The initial phase of the study also involved the optimization of analytical conditions. This involved measuring 1mg/mL stock solutions of each reference standard using the UPLC-MS/MS system, to achieve a short gradient and separation time. As a result, the total experimental time necessary to acquire the full set of concentration data was 5 minutes per urine specimen (including two injections per specimen run in both positive and negative ESI modes). Parameters such as gas flow rates, temperature and capillary voltages were investigated for each individual metabolite. However, the only parameters specific to each metabolite were cone voltage and the collision energy (Table 1).
Table 1
Table 1
UPLC-MS/MS conditions and retention times for the three analysed urinary metabolites and associated labelled standards. Separations were performed under isocratic conditions (95:5) of water plus 0.1% formic acid:acetonitrile plus 0.1% formic acid. A mobile (more ...)
Calibration Curve
We validated linearity using calibrators at concentrations 1, 3, 10, 30, 100, 300 and 1000ng/mL for phenylacetylglutamine and 4-cresyl sulphate, and 3, 10, 30, 100, 300, 1000 and 3000ng/mL for hippurate made up in water. It was not possible to make up the standard curves by spiking into the analytical matrix (urine), since the natural urinary abundances of these endogenous metabolites were high (especially hippurate). Thus a very high concentration of internal standard would have had to be spiked into the matrix, which would have saturated the source. Calibration curves were established for each analyte based on the ratio of integrated area under the peak of each calibrator divided by that of the spiked-in deuterated internal standard used to quantify each metabolite in each specimen. We found that for the best fit of the calibration curve a weighted (1/x) linear regression gave R2 > 0.997 for phenylacetylglutamine and 4-cresyl sulphate, whereas R2 > 0.997 was obtained for hippurate by fitting to a weighted (1/x2) second order regression (calculated by Waters TargetLynx 4.1 software). Acceptance criteria were <15% deviation of calibrators from nominal concentrations (<20% at the LLOQ).
Method Validation
Additional experiments were carried out to validate the developed method according to published US Food and Drug Administration (FDA) guidelines22. To evaluate imprecision and recovery (inaccuracy), we analyzed multi-analyte QC samples at three concentration levels: low (3ng/ml for phenylacetylglutamine and 4-cresyl sulphate, 10ng/mL for hippurate), medium (30ng/ml for phenylacetylglutamine and 4-cresyl sulphate, 100ng/mL for hippurate) and high (300ng/ml for phenylacetylglutamine and 4-cresyl sulphate, 1000ng/mL for hippurate) using six replicates on three separate well plates.
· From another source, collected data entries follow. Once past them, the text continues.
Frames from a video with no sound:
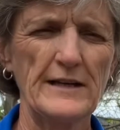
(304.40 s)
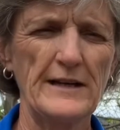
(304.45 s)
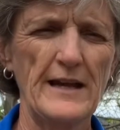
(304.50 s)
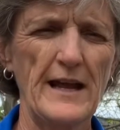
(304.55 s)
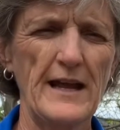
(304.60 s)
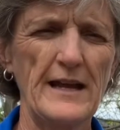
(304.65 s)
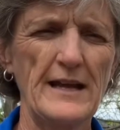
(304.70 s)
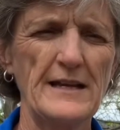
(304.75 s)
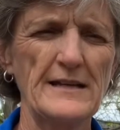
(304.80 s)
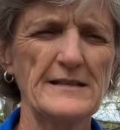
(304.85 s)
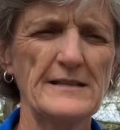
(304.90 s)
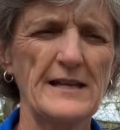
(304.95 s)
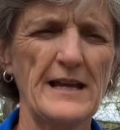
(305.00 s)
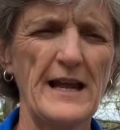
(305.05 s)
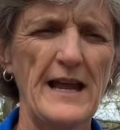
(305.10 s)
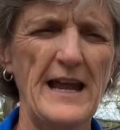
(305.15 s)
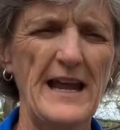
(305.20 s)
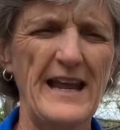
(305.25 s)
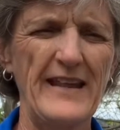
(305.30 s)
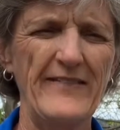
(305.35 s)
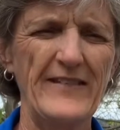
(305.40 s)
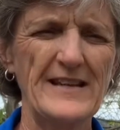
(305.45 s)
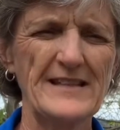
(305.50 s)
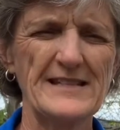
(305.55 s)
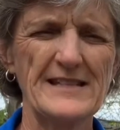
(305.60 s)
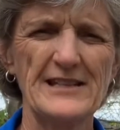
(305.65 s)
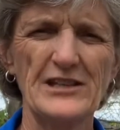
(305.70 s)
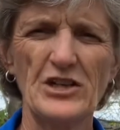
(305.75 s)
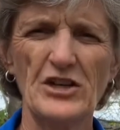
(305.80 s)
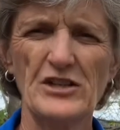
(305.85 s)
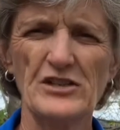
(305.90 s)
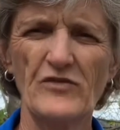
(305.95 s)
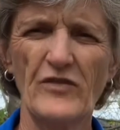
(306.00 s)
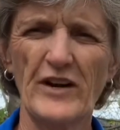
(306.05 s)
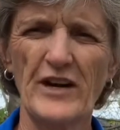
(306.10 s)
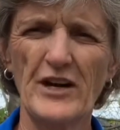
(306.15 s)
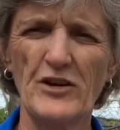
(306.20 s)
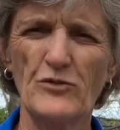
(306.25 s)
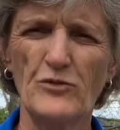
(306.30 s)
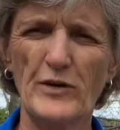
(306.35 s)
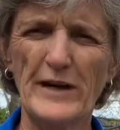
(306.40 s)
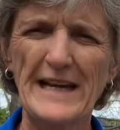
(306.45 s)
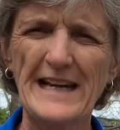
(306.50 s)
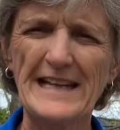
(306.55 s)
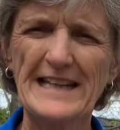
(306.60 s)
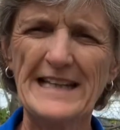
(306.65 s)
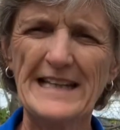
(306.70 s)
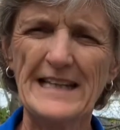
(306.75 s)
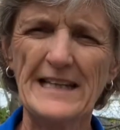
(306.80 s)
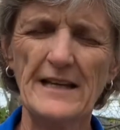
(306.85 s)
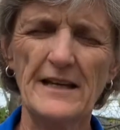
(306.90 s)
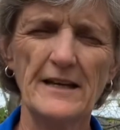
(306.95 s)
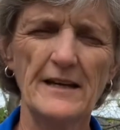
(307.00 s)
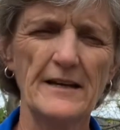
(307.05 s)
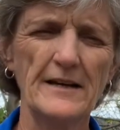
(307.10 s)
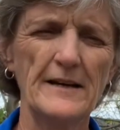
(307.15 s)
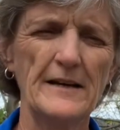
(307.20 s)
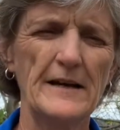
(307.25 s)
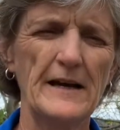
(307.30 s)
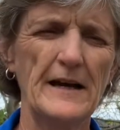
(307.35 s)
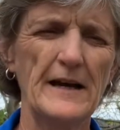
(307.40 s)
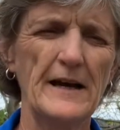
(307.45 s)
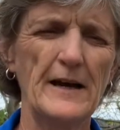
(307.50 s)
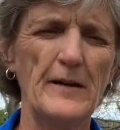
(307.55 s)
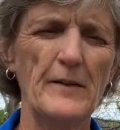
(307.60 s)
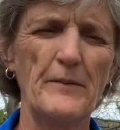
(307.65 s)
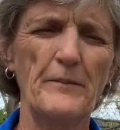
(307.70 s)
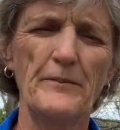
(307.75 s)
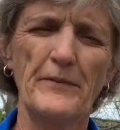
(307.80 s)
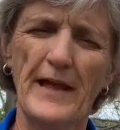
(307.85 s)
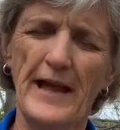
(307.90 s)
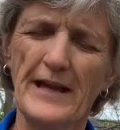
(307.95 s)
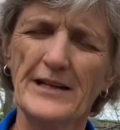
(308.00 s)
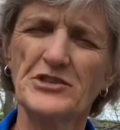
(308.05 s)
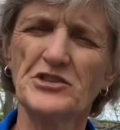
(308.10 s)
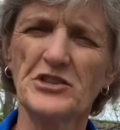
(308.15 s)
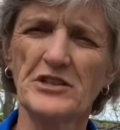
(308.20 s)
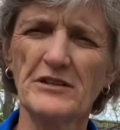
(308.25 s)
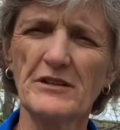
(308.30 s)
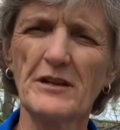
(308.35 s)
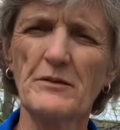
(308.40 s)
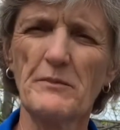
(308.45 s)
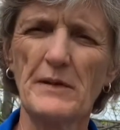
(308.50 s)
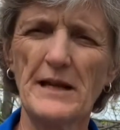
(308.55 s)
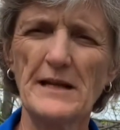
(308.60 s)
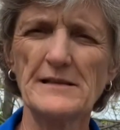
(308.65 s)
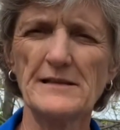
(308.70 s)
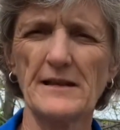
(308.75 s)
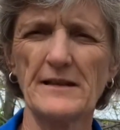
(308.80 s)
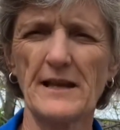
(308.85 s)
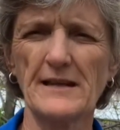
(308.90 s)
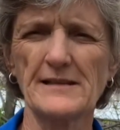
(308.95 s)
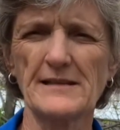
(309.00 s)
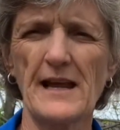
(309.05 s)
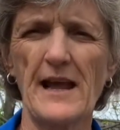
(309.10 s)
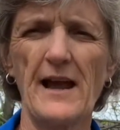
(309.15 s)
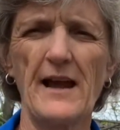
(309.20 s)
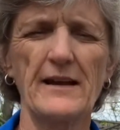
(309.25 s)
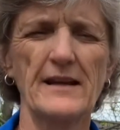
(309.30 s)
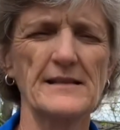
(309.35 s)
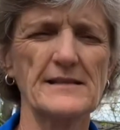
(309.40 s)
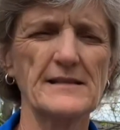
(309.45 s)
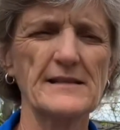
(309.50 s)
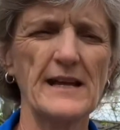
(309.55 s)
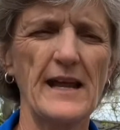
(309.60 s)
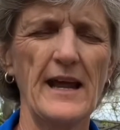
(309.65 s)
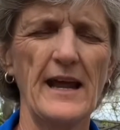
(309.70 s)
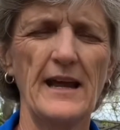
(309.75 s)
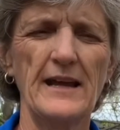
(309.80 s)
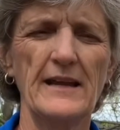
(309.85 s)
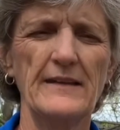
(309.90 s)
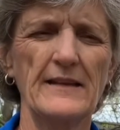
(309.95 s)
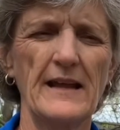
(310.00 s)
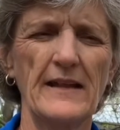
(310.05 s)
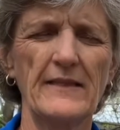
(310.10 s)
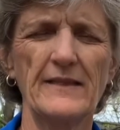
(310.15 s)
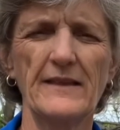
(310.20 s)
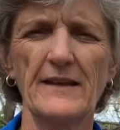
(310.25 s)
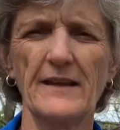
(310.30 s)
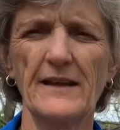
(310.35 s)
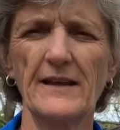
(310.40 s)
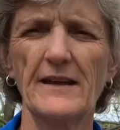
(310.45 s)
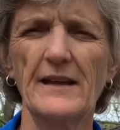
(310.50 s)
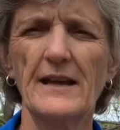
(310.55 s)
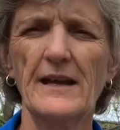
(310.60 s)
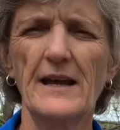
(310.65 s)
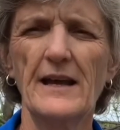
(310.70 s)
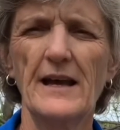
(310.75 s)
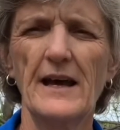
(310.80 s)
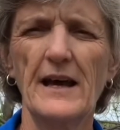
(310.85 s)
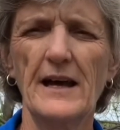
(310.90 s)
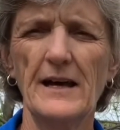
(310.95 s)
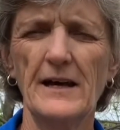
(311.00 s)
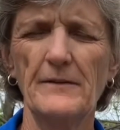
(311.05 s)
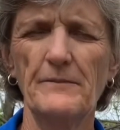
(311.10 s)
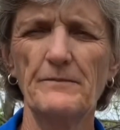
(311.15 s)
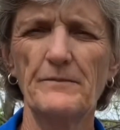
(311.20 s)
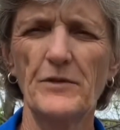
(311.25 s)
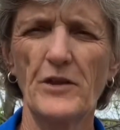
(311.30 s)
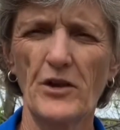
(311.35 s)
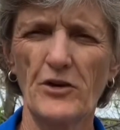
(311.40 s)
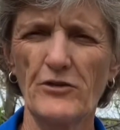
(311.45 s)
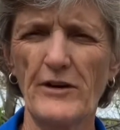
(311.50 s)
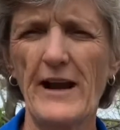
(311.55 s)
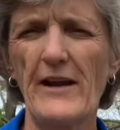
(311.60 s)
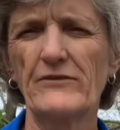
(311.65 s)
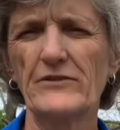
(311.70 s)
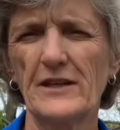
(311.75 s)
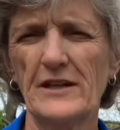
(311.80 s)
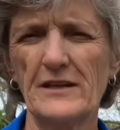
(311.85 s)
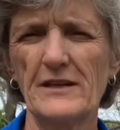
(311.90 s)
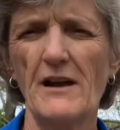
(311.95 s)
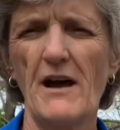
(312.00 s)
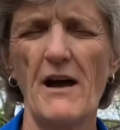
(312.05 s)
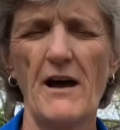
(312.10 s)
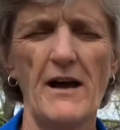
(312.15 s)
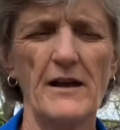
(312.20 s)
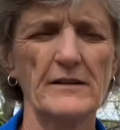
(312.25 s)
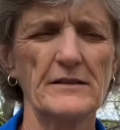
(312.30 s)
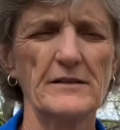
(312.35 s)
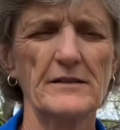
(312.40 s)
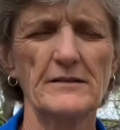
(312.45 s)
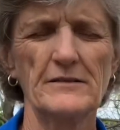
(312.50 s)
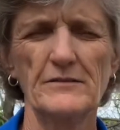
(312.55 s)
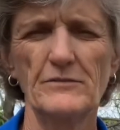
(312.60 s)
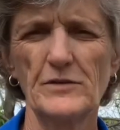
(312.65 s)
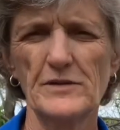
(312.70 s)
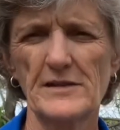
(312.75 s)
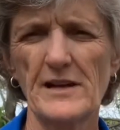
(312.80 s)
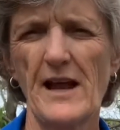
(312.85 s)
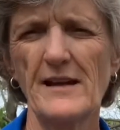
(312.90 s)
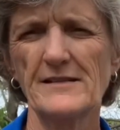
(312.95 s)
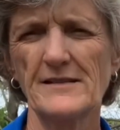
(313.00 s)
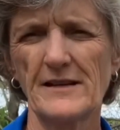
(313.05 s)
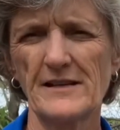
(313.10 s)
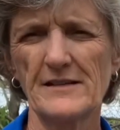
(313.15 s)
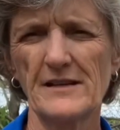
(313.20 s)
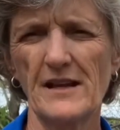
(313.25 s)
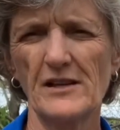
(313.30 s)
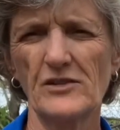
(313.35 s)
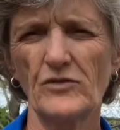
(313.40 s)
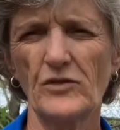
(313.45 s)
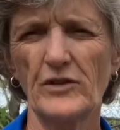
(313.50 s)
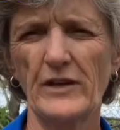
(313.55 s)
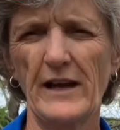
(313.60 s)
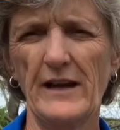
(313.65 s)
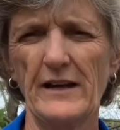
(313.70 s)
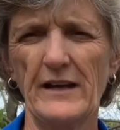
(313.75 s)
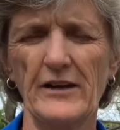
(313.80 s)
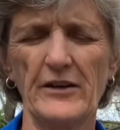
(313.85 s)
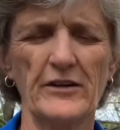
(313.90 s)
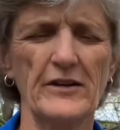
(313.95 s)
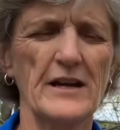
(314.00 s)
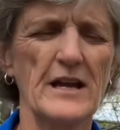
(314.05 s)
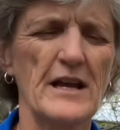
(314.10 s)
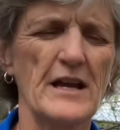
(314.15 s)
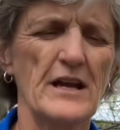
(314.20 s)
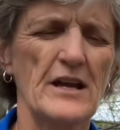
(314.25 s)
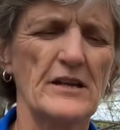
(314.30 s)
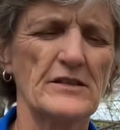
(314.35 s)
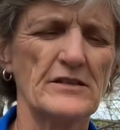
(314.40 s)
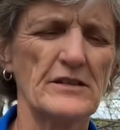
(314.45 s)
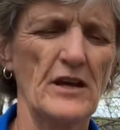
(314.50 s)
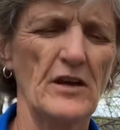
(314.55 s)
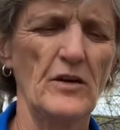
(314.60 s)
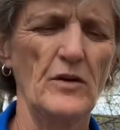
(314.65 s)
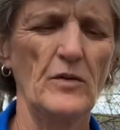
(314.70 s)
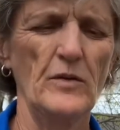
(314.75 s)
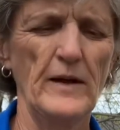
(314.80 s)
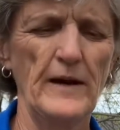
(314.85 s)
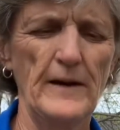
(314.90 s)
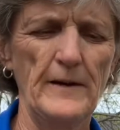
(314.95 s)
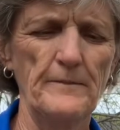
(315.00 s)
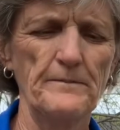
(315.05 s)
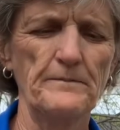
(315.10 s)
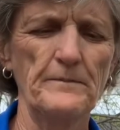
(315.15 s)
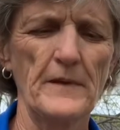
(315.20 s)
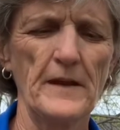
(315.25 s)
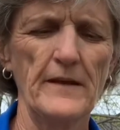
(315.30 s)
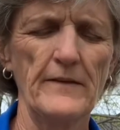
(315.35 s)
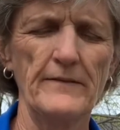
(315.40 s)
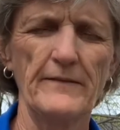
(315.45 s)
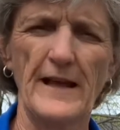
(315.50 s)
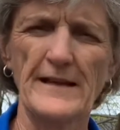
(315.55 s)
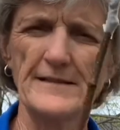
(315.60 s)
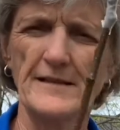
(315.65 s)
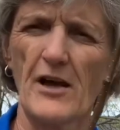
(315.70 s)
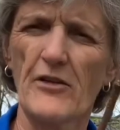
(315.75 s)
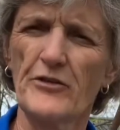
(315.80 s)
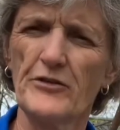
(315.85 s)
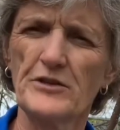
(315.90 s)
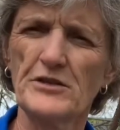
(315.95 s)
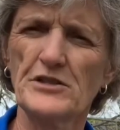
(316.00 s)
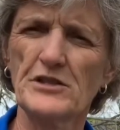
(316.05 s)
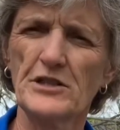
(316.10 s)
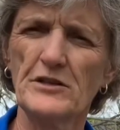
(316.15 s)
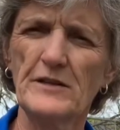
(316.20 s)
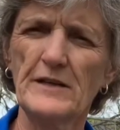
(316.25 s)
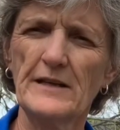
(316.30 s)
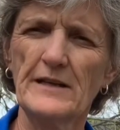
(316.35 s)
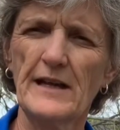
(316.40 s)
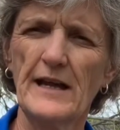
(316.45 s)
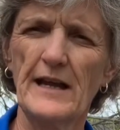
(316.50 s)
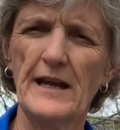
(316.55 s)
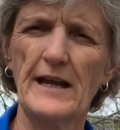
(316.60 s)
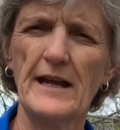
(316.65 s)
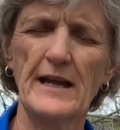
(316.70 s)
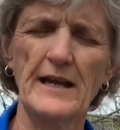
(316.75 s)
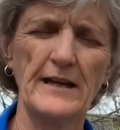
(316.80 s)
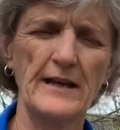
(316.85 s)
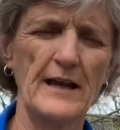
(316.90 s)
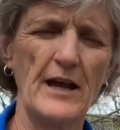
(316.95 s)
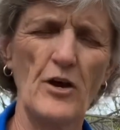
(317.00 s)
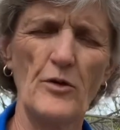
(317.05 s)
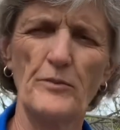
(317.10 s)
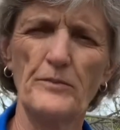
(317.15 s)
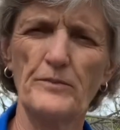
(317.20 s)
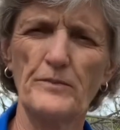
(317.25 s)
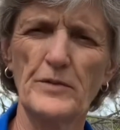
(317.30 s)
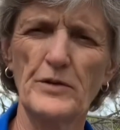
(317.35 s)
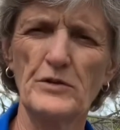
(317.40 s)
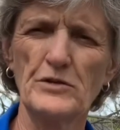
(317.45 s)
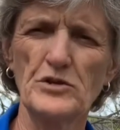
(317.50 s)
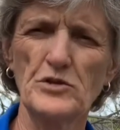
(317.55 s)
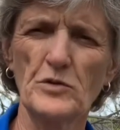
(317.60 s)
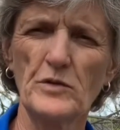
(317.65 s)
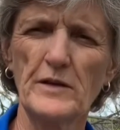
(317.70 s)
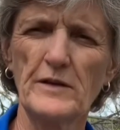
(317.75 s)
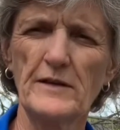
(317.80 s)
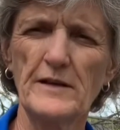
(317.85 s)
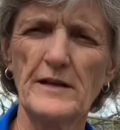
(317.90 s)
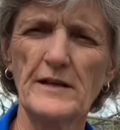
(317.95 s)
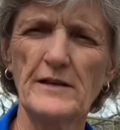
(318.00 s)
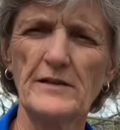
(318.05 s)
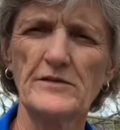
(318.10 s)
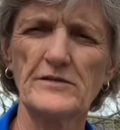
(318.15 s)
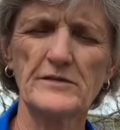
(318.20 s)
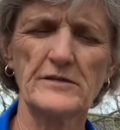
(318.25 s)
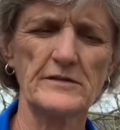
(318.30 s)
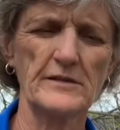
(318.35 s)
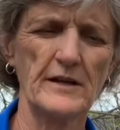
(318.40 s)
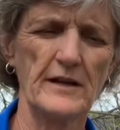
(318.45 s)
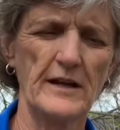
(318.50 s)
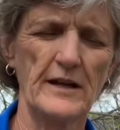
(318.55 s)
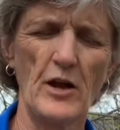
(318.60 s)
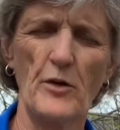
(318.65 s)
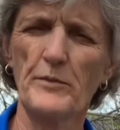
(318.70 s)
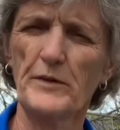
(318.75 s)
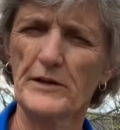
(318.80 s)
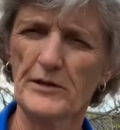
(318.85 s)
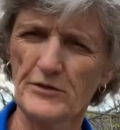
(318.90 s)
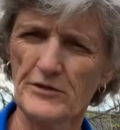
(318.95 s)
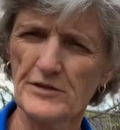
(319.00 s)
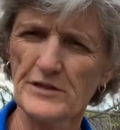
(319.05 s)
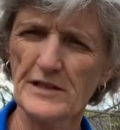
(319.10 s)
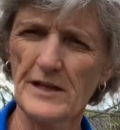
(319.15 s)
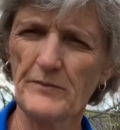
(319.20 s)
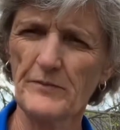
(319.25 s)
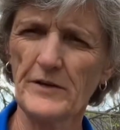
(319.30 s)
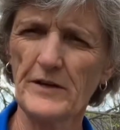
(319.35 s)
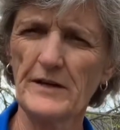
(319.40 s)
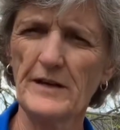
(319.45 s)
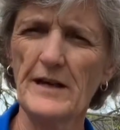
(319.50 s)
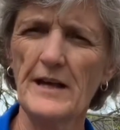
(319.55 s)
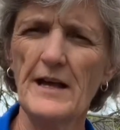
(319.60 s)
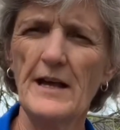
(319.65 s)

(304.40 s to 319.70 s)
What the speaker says: days, and this looks very wrinkly, that generally means that the scion is dead and that the graft was not successful down here. So that's all there is to it, and I hope you enjoyed this and hope you learned something.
Imprecision (CV) was calculated as the standard deviation divided by the mean of the detected concentration and expressed as a percentage. Recovery (inaccuracy) was calculated as the agreement between measured analyte concentration and nominal (theoretical) target concentration. Intra-assay results (differences in measured concentration between the replicates on the same plate) and inter-assay results (differences in measured concentration between replicates on 3 different plates) were determined and are given in Table 2. The CVs determined at three concentrations were within ±15% of the theoretical values, except for 4-cresyl sulphate at 3ng/mL for the inter-assay assessment, which had a CV estimate of 16.7%. Thus, precision and recovery of the method were mostly acceptable according to FDA guidelines22.
Table 2
Table 2
Intra and inter-assay imprecision and recovery data of the three analytes, calculated for the validation of the UPLC-MS/MS method developed in this study.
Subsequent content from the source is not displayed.